After months of nudges and winks, the UK Coalition has finally started cutting middle-class benefits with the totemic withdrawal of Child Benefit from higher-rate taxpayers. Here I want to look into what effect the evidence tells us this will have on inequality – and suggest some crucial issues on which the evidence doesn’t really tell us anything at all…
The current consensus…
There are three things we know about how means-testing compares to universal benefits. Firstly, if you’re a conventional economist, you’ll tend prefer means-testing – payments are meant to tackle poverty, and universal benefits ‘inefficiently’ give money to rich people.1 This is what the Work and Pensions Secretary Iain Duncan-Smith means when he says it’s ‘bonkers’ that people earning £50,000 receive benefits.
Before concluding that means-testing is the answer, we need to consider both ‘practicalities’ and ‘politics’. Practically, some people don’t claim means-tested benefits (due to a combination of complexity, intrusion and stigma), and those that do claim them will see that they are penalised for earning more. For Child Benefits, the level of take-up might be less affected – the means-testing is based on the already-existing tax code – but incentives to earn more will deteriorate.
What I want to concentrate on for the rest of this article, though, is the problem of politics, and particularly the classic ‘paradox of redistribution’ noted by Walter Korpi and Joakim Palme (journal version here). Put simply, the more you target benefits on the poor, the less effective you are in the long run in reducing poverty and inequality. This is shown in the following graph (as long as you bear in mind that lower values of their ‘index of targeting’ mean that transfers are targeted at people on low incomes…):
Why does this happen? Put simply, it’s because countries with less targeting have bigger welfare budgets overall. Targeting welfare affects how we talk about both the payments and the people that claim them. For example, Child Benefit was originally set up to make up for the abolition of the child tax allowance – itself a way of showing that society recognised that bringing up kids was expensive and socially desirable. The rhetoric today was much more about poverty reduction – and in the long run, scare stories about people who don’t ‘deserve’ the benefit will cut the generosity of the benefit. (You can read a wonderful, extensive discussion of this in the Fabian’s ‘The Solidarity Society’).
What not to cut
When we come to apply this to Britain today, though, we’re faced with a problem: what do we do when we have to cut government spending by an unprecedented amount?2 For those who want lower inequality, the usual answer is that it’s better to keep the universal welfare state and instead raise taxes – but given the scale of the current cuts, no-one is seriously suggesting that tax rises can solve the problem on their own.

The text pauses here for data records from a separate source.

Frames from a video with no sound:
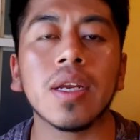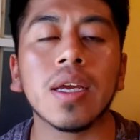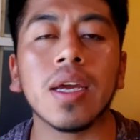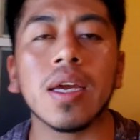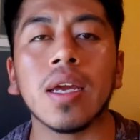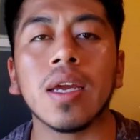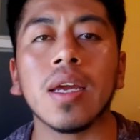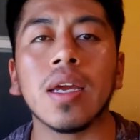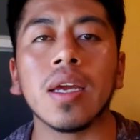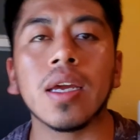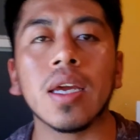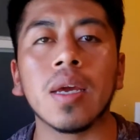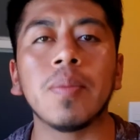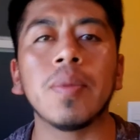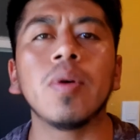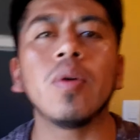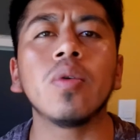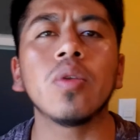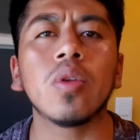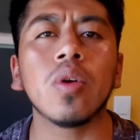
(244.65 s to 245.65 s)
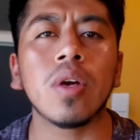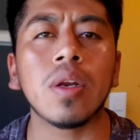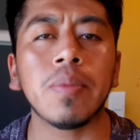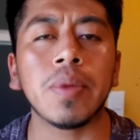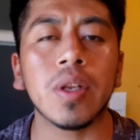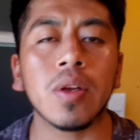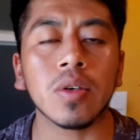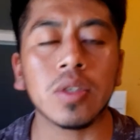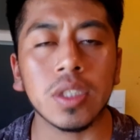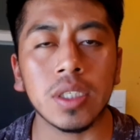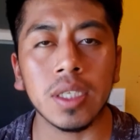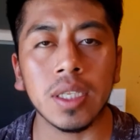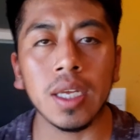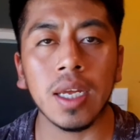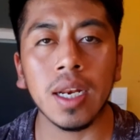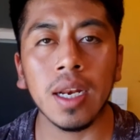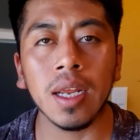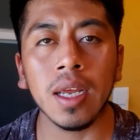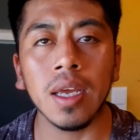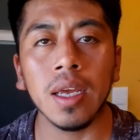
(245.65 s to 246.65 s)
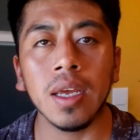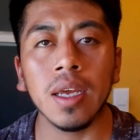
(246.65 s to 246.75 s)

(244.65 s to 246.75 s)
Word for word: que, me unto el minoxidil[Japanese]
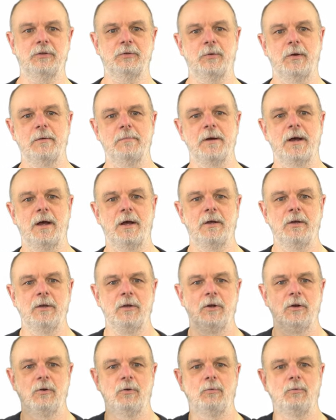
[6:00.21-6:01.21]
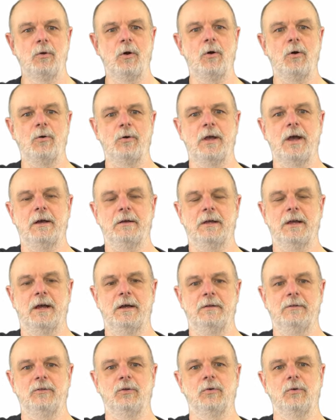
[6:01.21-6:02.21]
例えばローが
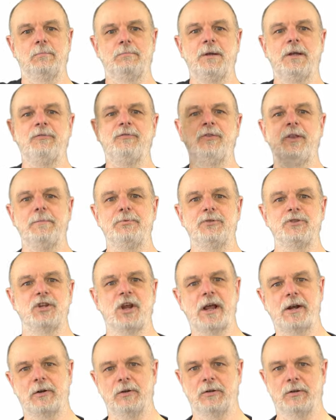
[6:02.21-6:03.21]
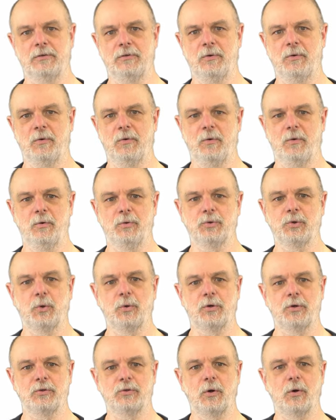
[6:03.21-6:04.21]
がとビットプチャンネルをを
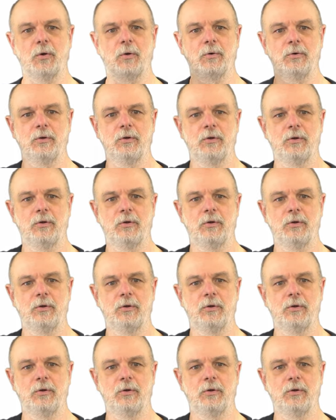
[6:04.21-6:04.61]
通るとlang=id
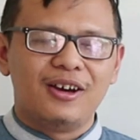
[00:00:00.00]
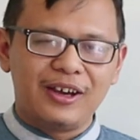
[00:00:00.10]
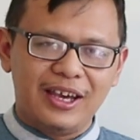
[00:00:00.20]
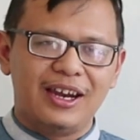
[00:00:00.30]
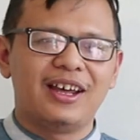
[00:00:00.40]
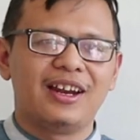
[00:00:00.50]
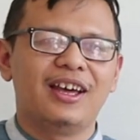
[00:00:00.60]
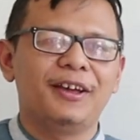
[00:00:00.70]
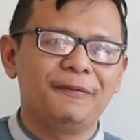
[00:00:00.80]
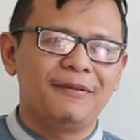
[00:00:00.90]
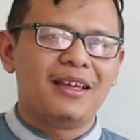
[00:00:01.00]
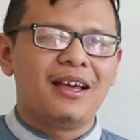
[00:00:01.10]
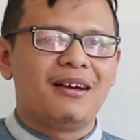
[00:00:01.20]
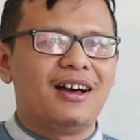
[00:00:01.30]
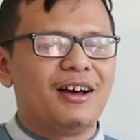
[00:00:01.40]
Oke anak-anak,
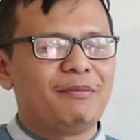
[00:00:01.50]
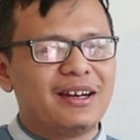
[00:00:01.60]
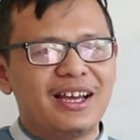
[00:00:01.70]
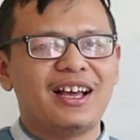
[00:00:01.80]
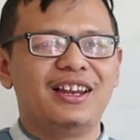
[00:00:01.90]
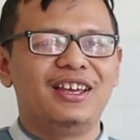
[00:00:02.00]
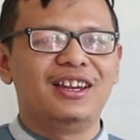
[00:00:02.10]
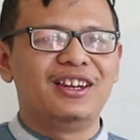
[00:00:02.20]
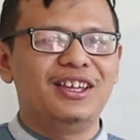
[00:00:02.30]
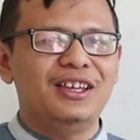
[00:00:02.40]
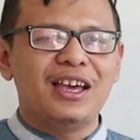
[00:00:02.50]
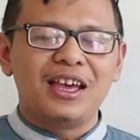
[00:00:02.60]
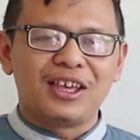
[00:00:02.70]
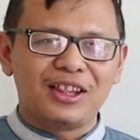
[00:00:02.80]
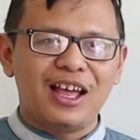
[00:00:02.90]
eh, pada kali ini
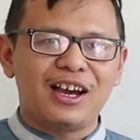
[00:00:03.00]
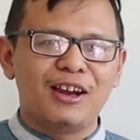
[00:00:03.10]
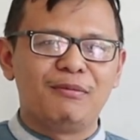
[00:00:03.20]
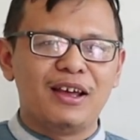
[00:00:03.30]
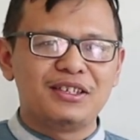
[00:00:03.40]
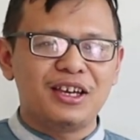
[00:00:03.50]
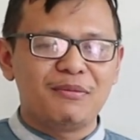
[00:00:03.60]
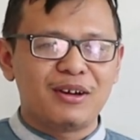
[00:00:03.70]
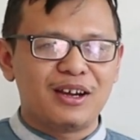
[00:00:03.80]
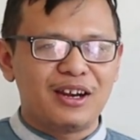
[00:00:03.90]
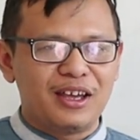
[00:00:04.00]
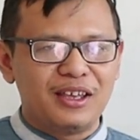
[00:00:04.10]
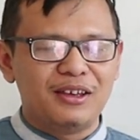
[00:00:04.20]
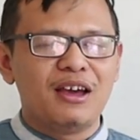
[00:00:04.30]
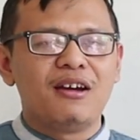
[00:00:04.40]
kita akan belajar mengenaiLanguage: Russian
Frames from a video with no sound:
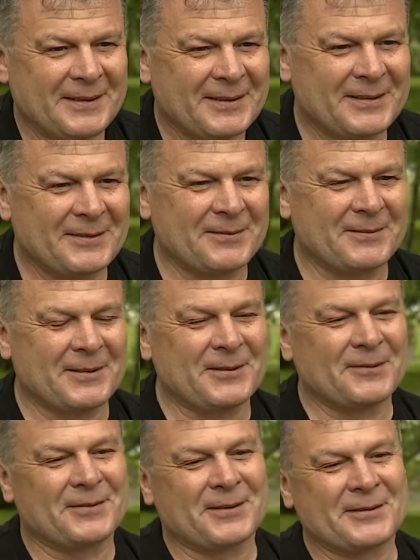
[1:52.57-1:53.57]
идти
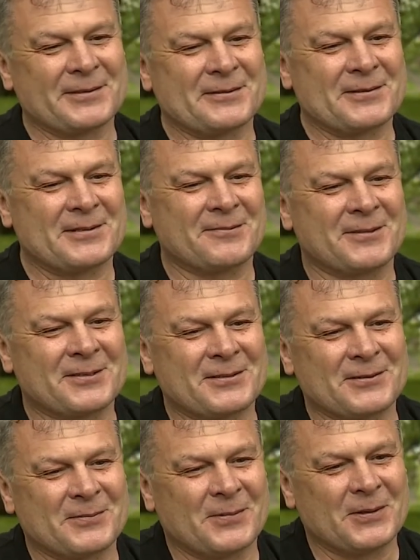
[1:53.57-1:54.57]
вдвоем в такой сложный
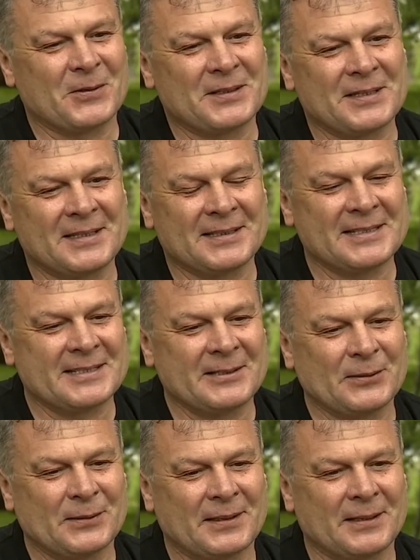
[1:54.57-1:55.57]
маршрут по
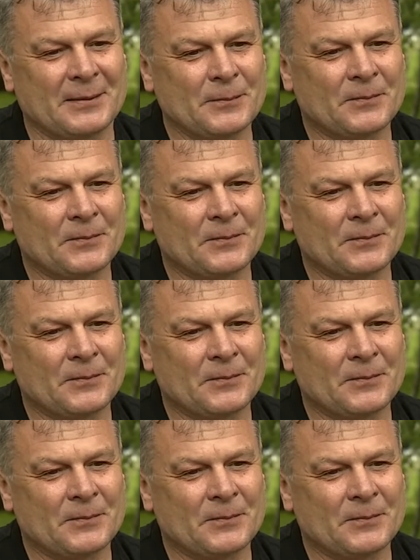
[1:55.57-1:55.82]
ненаселенке.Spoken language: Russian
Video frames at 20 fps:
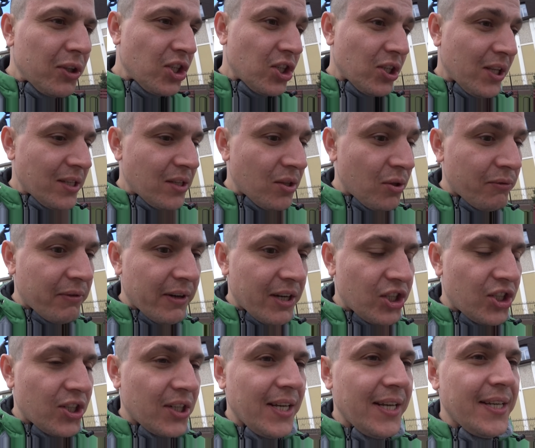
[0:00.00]
началась
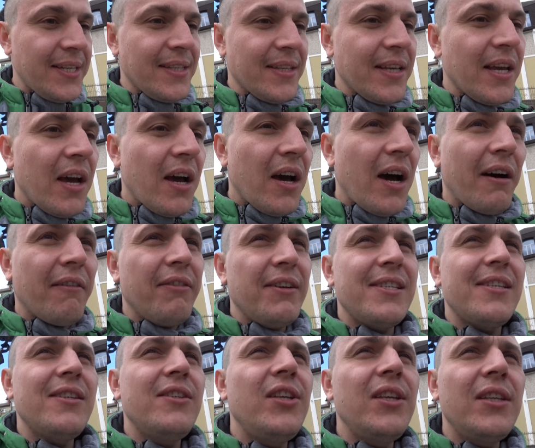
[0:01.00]
новая жизнь. А вы
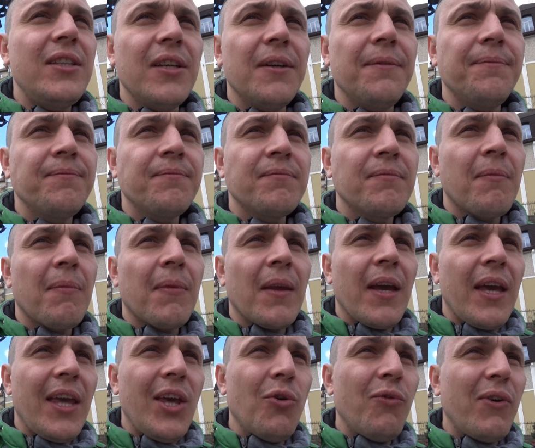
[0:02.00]
сидите,
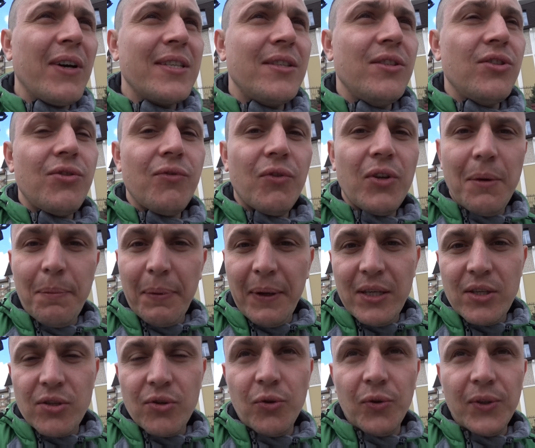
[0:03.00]
и у вас ничего не
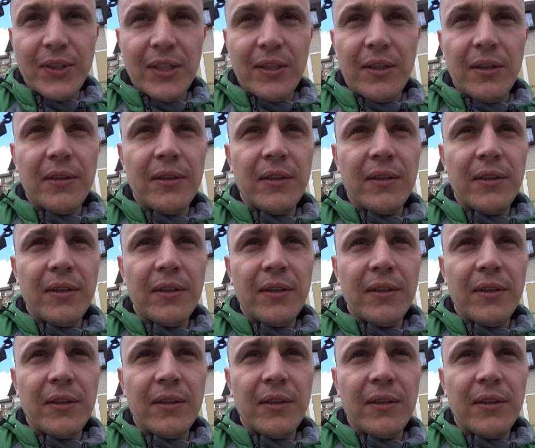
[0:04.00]
происходит.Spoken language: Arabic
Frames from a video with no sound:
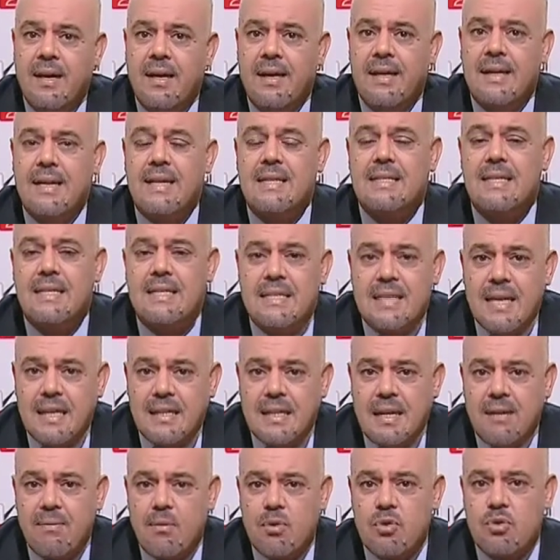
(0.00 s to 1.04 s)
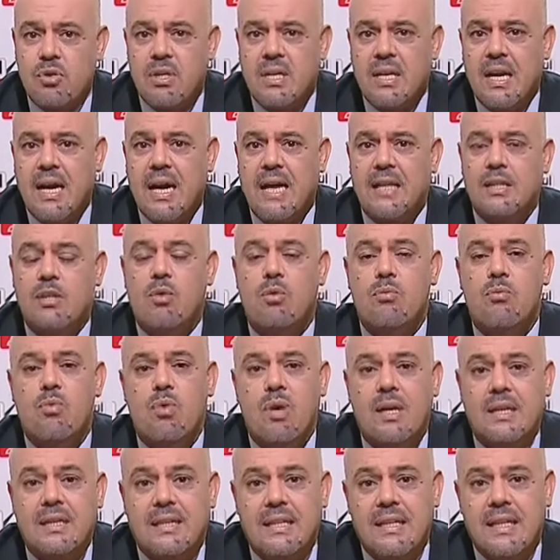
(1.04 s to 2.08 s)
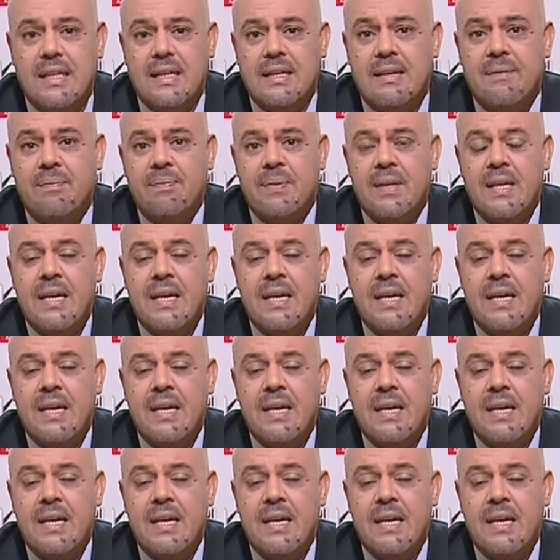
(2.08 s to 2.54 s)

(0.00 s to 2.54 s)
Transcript: الناس الدساتره الموجودين غادي والمواطنينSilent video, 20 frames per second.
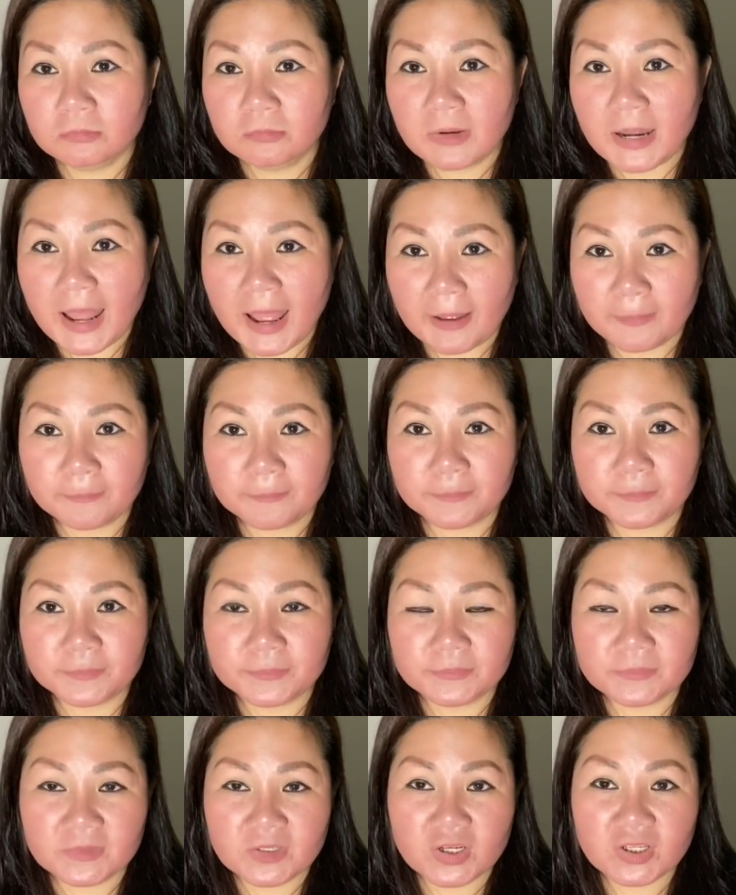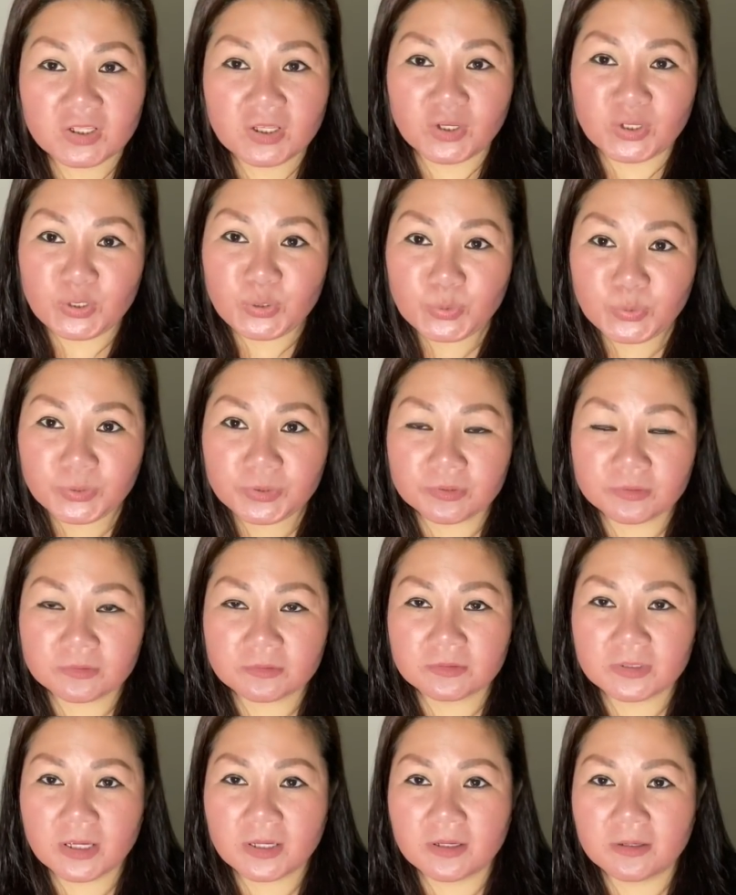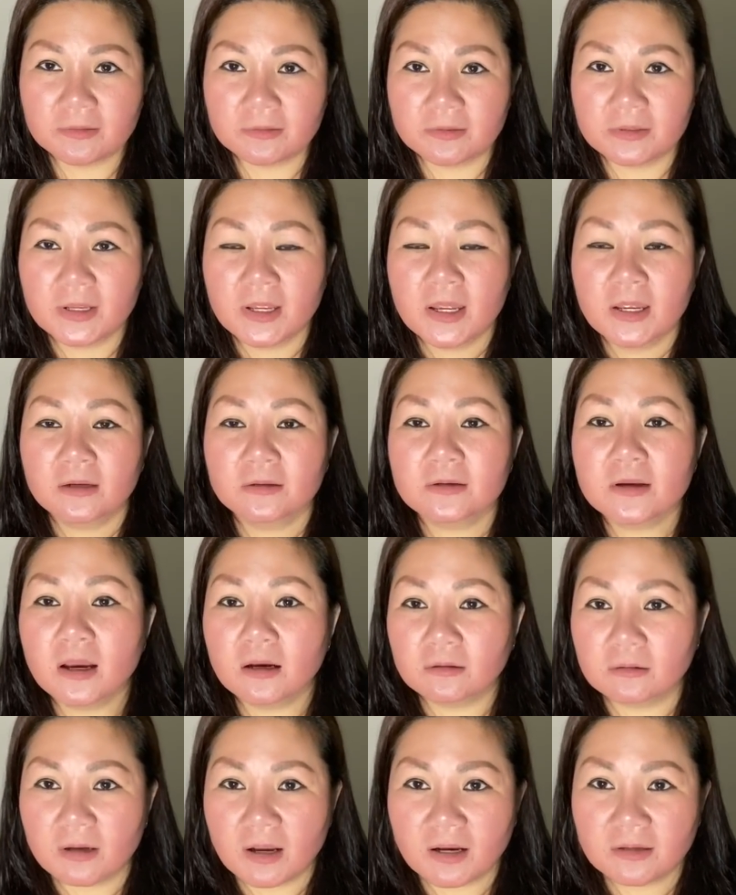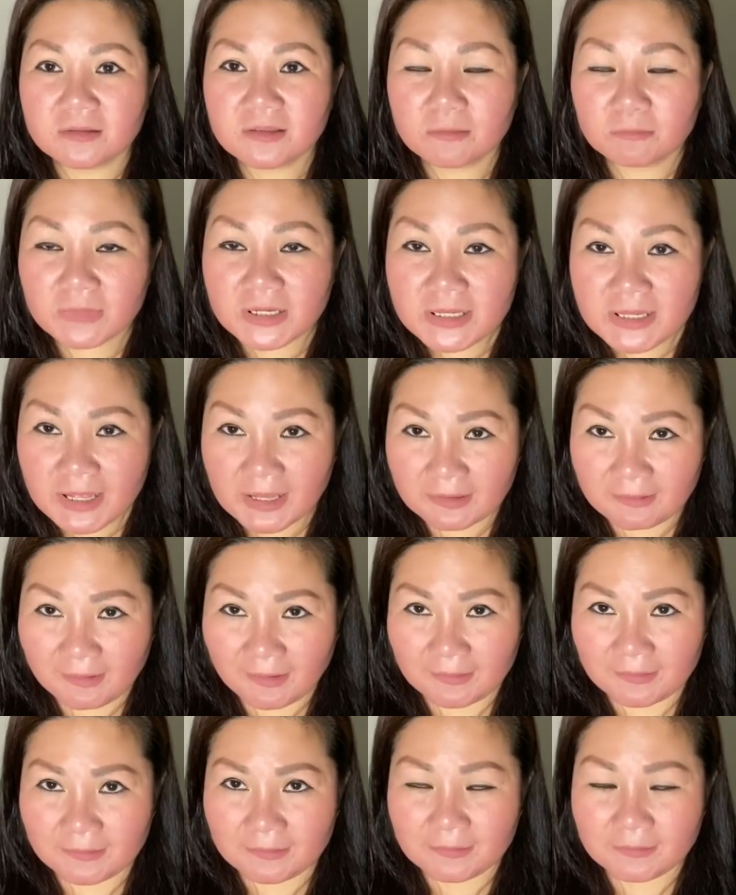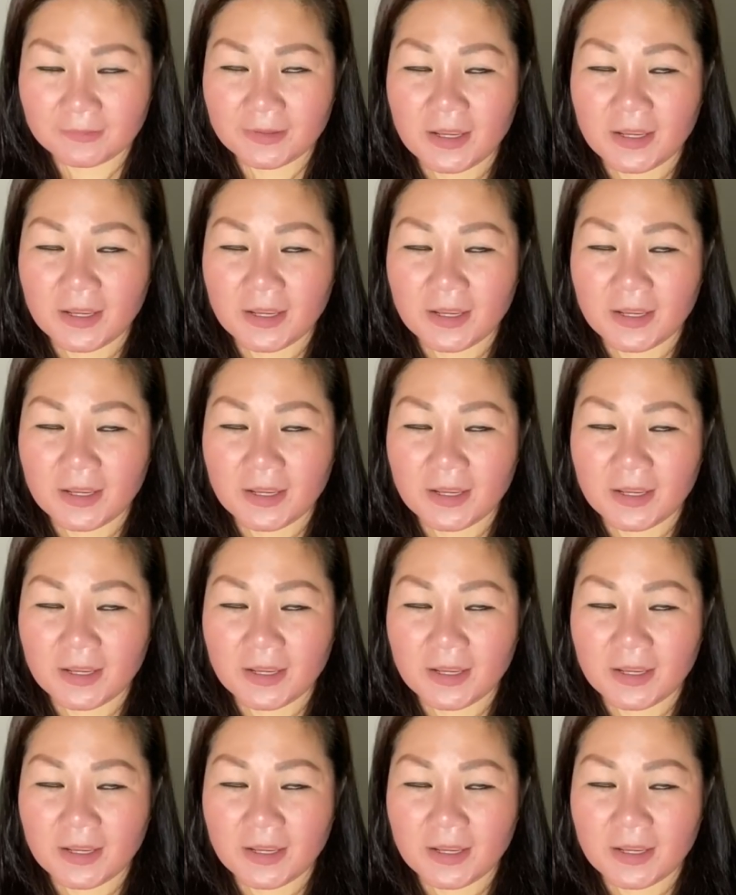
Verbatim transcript: làm cho thủy vui được thì đừng ở trong cái nhà này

What we really want to know is: which bits of the welfare system are most important to keep universal? Is it better to keep Child Benefit universal, or the Winter Fuel Allowance given to every pensioner? Indeed, is it more important to keep welfare payments universal, or to avoid means-testing/targeting in for hospital treatment, or dentists, or universities, or anything else?
Somehow there is little evidence to guide us, but I’ve managed to pick up a few ideas over the past year…
- The idea of ‘progressive universalism’ has been increasingly popular in the UK – you give everybody something, but more to the worst-off. This could have been achieved by taxing Child Benefit for everybody, instead of completely removing it from higher-rate taxpayers. Whether this maintains solidarity to the same extent is unclear, but is worthy of further study.
- Some universal services have wider effects on social solidarity. Mario Luis Small has shown how women often form links with other women at children’s centres in the US, with positive effects for both them and their kids. The Surestart centres in the UK have not only improved outcomes for children, but are likely to have helped ‘community’ too. I think restricting Surestart to poor areas would be particularly damaging to social solidarity.
- Stigma and low take-up are likely to be lesser problems for socially desirable services like higher education – where Timo has argued on this blog that there are other fairness reasons for introducing means-tested charges.3
These partially-formed ideas suggest that there is something important to be said about targeting universalism – but that it hasn’t been said yet. Hopefully someone will fill this gap before the present crisis erodes universalism across the British welfare state beyond repair.
3. I can’t claim any credit for this thought – thanks to Irv Garfinkel for suggesting it to me.